Start-up in New York
Neben Leistungs- und Amateursportlern könnten auch Senioren oder Reha-Patienten vom
FitnessSHIRT profitieren. Da das T-Shirt ständig Rückmeldungen zu den Körpersignalen gibt,
weiß der Träger immer, ob er sich optimal belastet oder noch einen Gang zulegen sollte.
Perfekt passende Mode verspricht Acustom Apparel. Das Start-up, das gerade einen Shop in New
York eröffnet hat, arbeitet mit einem 3-D-Bodyscanner.

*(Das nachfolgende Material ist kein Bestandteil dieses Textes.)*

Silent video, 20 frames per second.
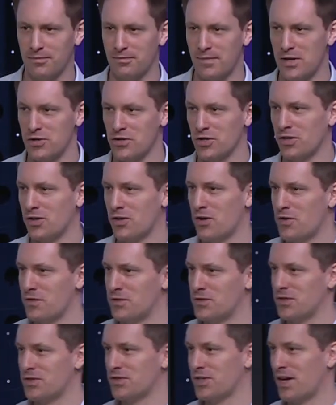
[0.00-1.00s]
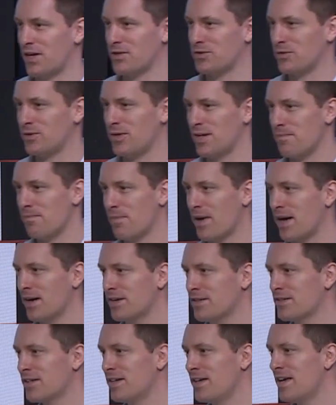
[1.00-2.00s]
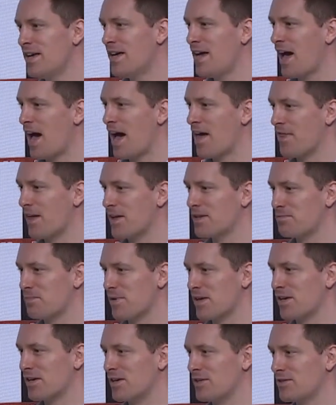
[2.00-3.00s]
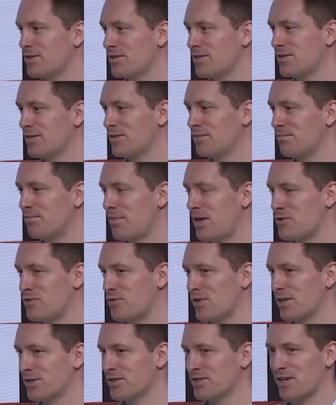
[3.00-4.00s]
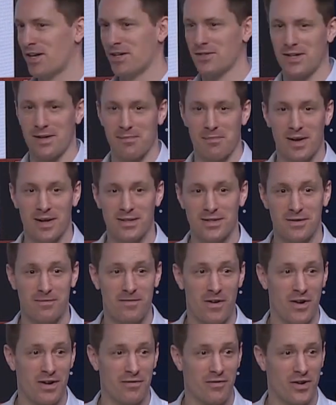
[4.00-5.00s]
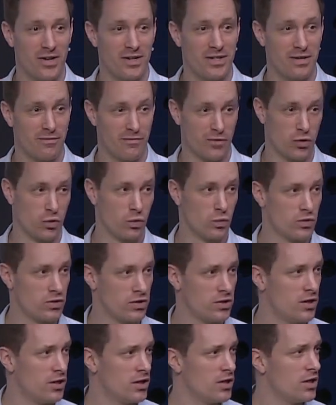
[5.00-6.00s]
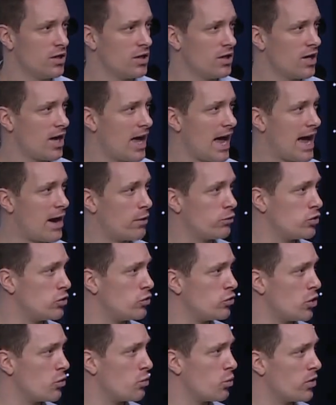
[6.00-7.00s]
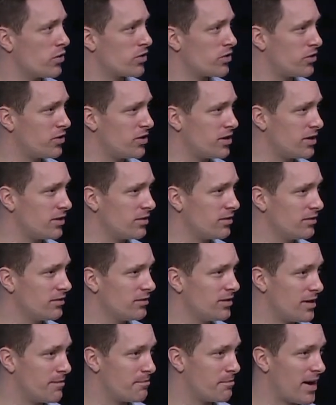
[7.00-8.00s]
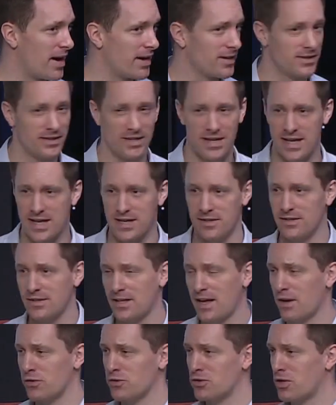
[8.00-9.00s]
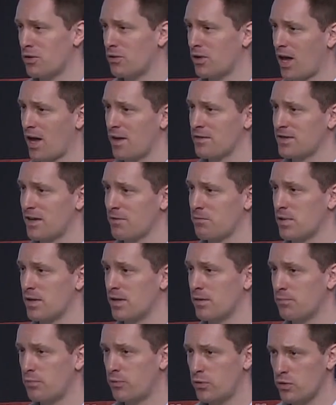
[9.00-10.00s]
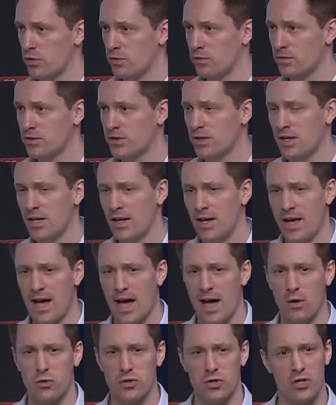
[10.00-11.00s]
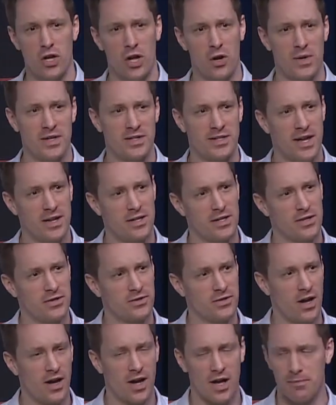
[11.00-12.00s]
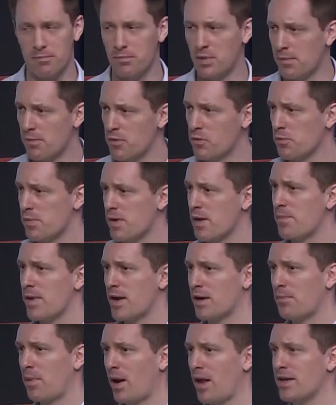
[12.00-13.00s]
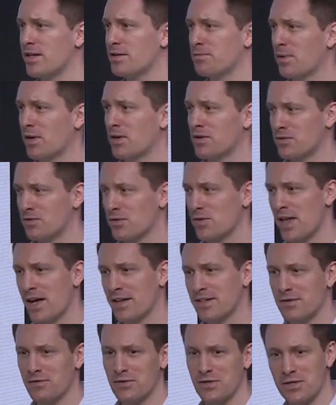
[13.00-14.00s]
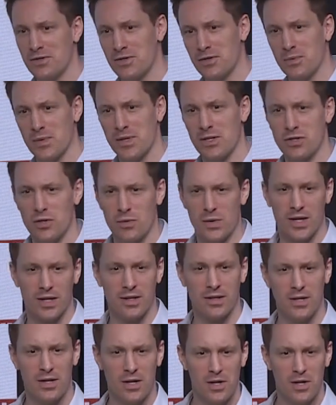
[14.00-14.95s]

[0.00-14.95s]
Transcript: measure of societal impact. And that's because measuring societal impact is very, very difficult. How do you know what the impact is? How do you know lives have been improved? How do you know in 10 years' time Plymouth will be a better place because of the activities that we're doing?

„Ich war völlig frustriert, dass ich keine Mode von der Stange gefunden habe, die passte“, erzählt
Mitbegründer Jamal Motlagh.
Scanner arbeitet sekundenschnell
„Und Hunderte von Dollar für eine maßgeschneiderte Jeans wollte ich nicht ausgeben. Irgendwie
mussten sich traditionelle Schneiderkunst und moderne Technik doch verbinden lassen.“
Statt mit dem Maßband werden die Kunden von Acustom Apparel von einem Scanner
ausgemessen. Das dauert nur ein paar Sekunden und liefert gut 200.000 Daten, ein Schneider
würde laut Motlagh ein paar Stunden für so ein exaktes Schnittmuster brauchen.
Smart Clothes
Dann werden anhand der Daten und der persönlichen Wünsche des Kunden die Kleider
entwickelt. Vom schwarzen Anzug bis zum Businesshemd, vom Mantel bis zur besagten Jeans
kann Mann sich bequem ein gut sitzendes Outfit zusammenstellen, ohne stundenlang danach
suchen zu müssen.
Als Smart Clothes oder Hightech-Kleidung werden Textilien bezeichnet, die etwa durch
chemische, biologische oder elektronische Ausstattungen Zusatzfunktionen bieten. Ursprünglich
wurde die intelligente Kleidung für spezielle Anforderungen bei der Arbeit (Polizei, Feuerwehr oder
Militär) entwickelt, schon bald könnte sie auch im Alltag Einzug halten.